About this exercise
Every line of the material must be given again verbatim. Skip the images.

Exercise materials
◆ ◆ ◆ ◆ ◆
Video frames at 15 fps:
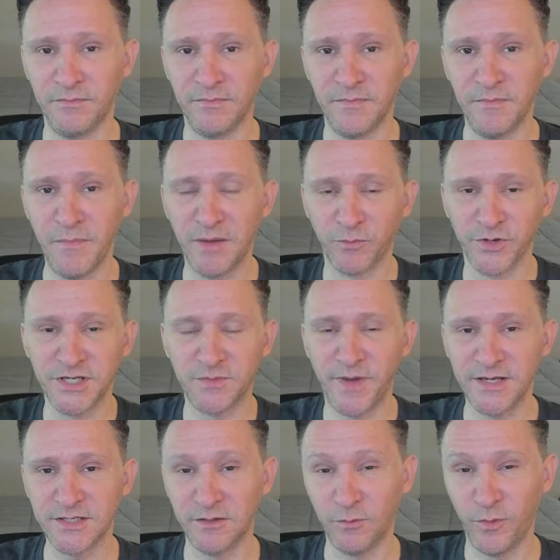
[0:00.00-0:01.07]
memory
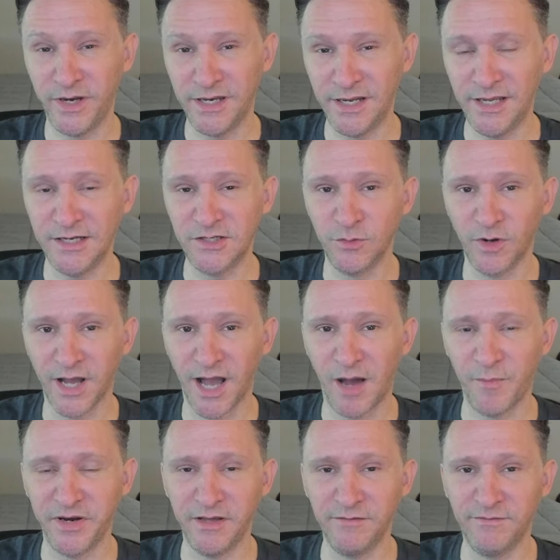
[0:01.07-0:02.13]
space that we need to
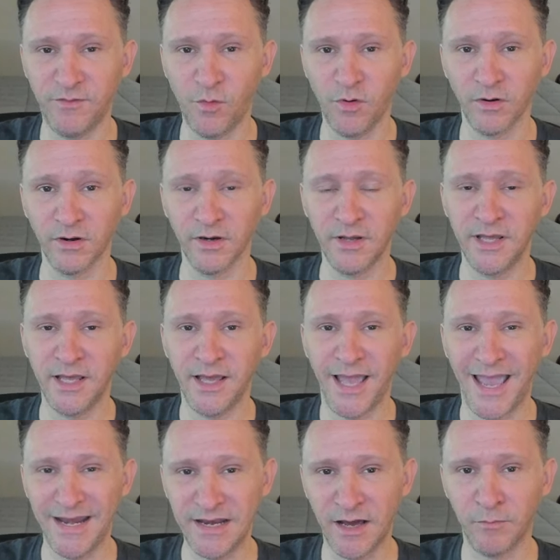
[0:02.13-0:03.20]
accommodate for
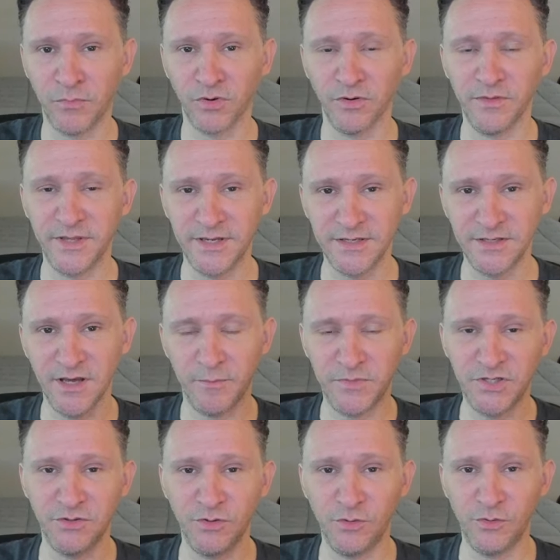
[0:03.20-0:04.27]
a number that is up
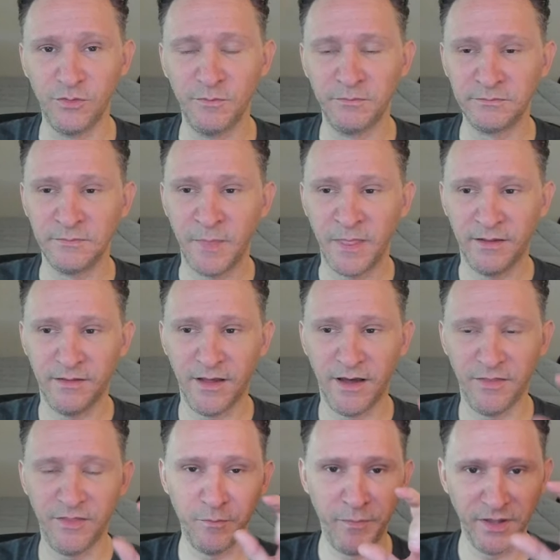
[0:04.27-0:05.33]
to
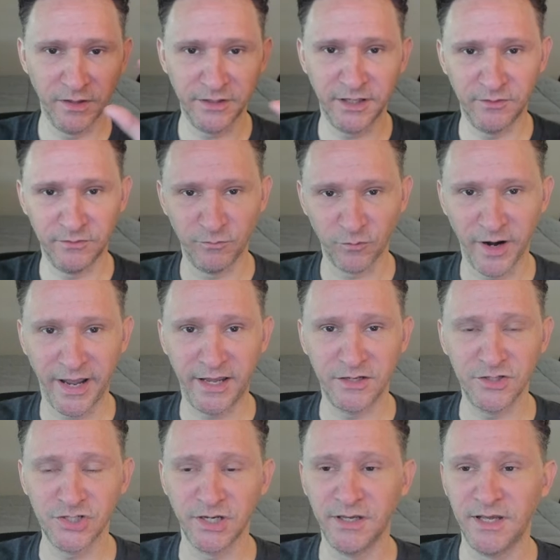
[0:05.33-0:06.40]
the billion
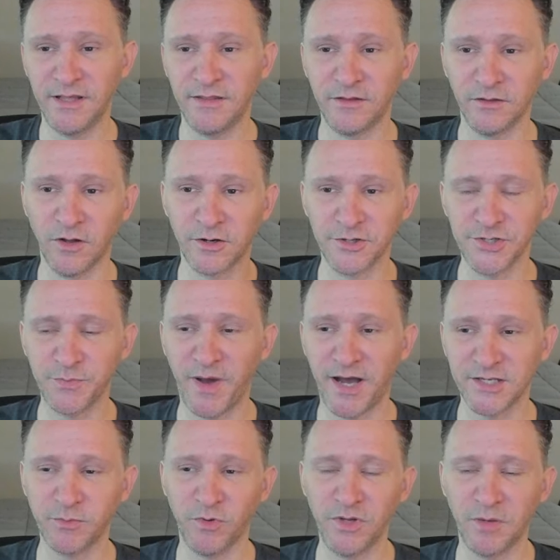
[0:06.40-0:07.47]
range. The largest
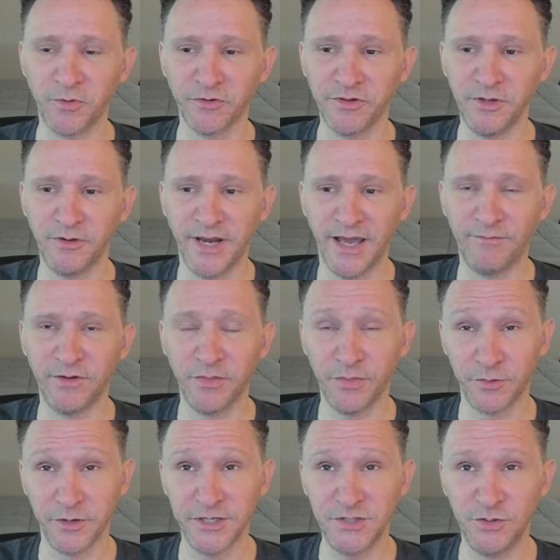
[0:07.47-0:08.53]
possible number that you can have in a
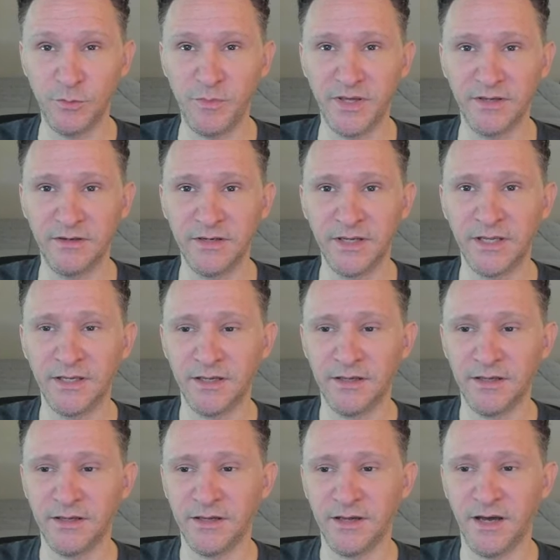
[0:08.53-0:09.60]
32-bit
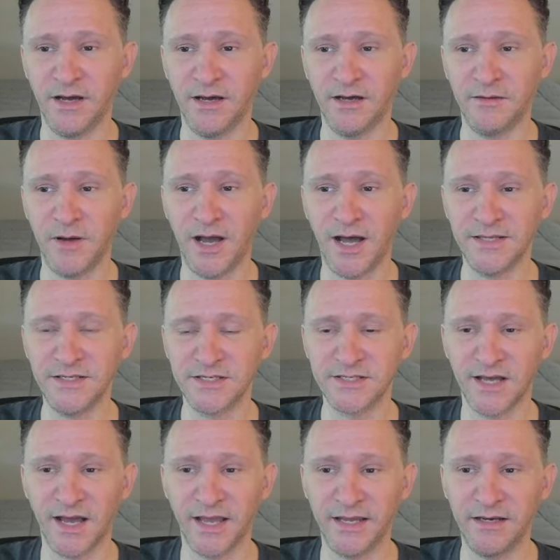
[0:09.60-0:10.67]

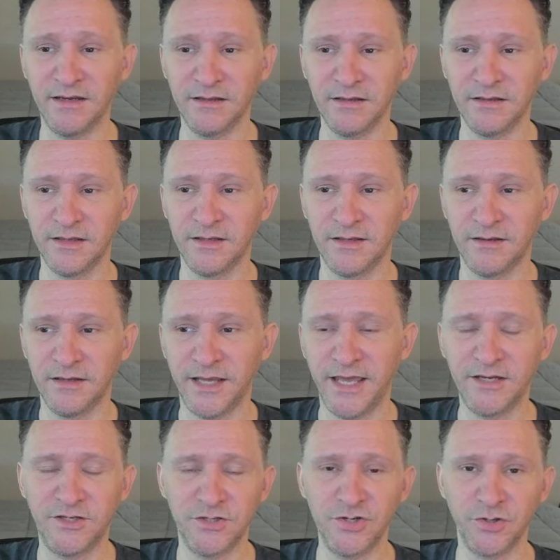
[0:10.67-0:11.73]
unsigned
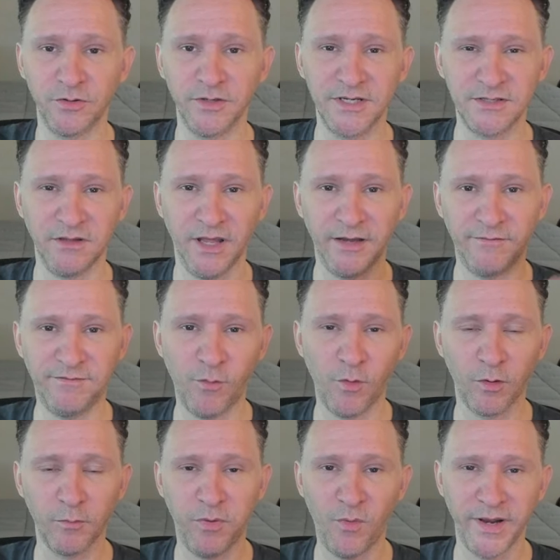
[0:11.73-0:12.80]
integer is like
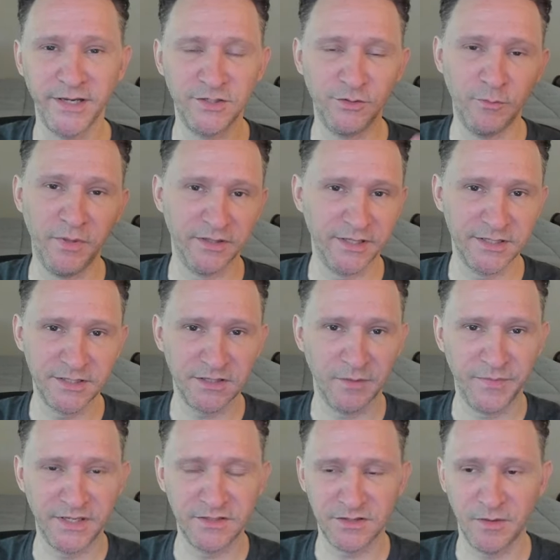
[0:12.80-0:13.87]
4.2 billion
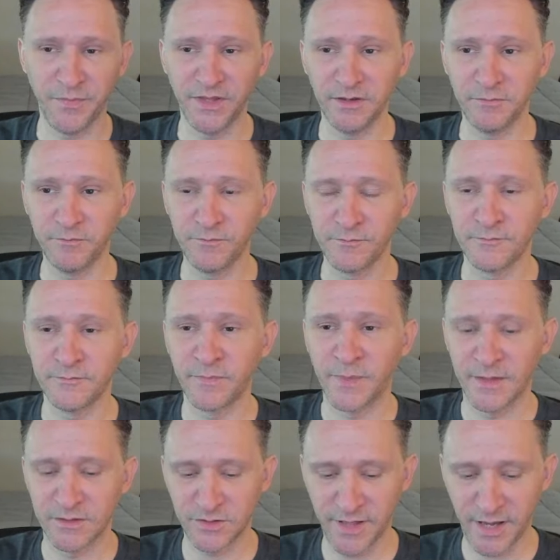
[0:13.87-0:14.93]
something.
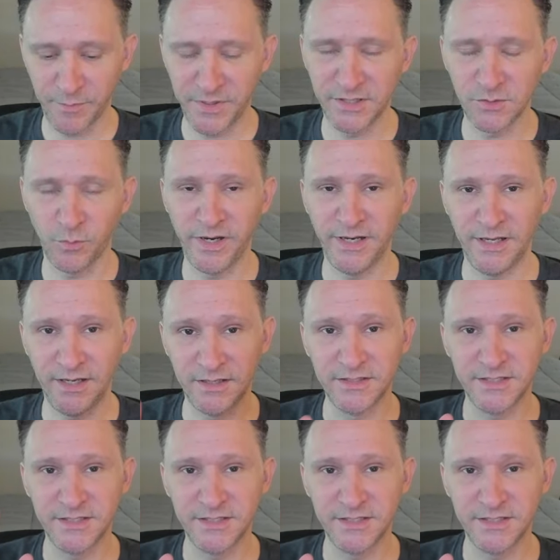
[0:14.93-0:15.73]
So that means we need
◆ ◆ ◆ ◆ ◆
Solved problem
Video frames at 15 fps:
[0:00.00-0:01.07]
memory
[0:01.07-0:02.13]
space that we need to
[0:02.13-0:03.20]
accommodate for
[0:03.20-0:04.27]
a number that is up
[0:04.27-0:05.33]
to
[0:05.33-0:06.40]
the billion
[0:06.40-0:07.47]
range. The largest
[0:07.47-0:08.53]
possible number that you can have in a
[0:08.53-0:09.60]
32-bit
[0:09.60-0:10.67]

[0:10.67-0:11.73]
unsigned
[0:11.73-0:12.80]
integer is like
[0:12.80-0:13.87]
4.2 billion
[0:13.87-0:14.93]
something.
[0:14.93-0:15.73]
So that means we need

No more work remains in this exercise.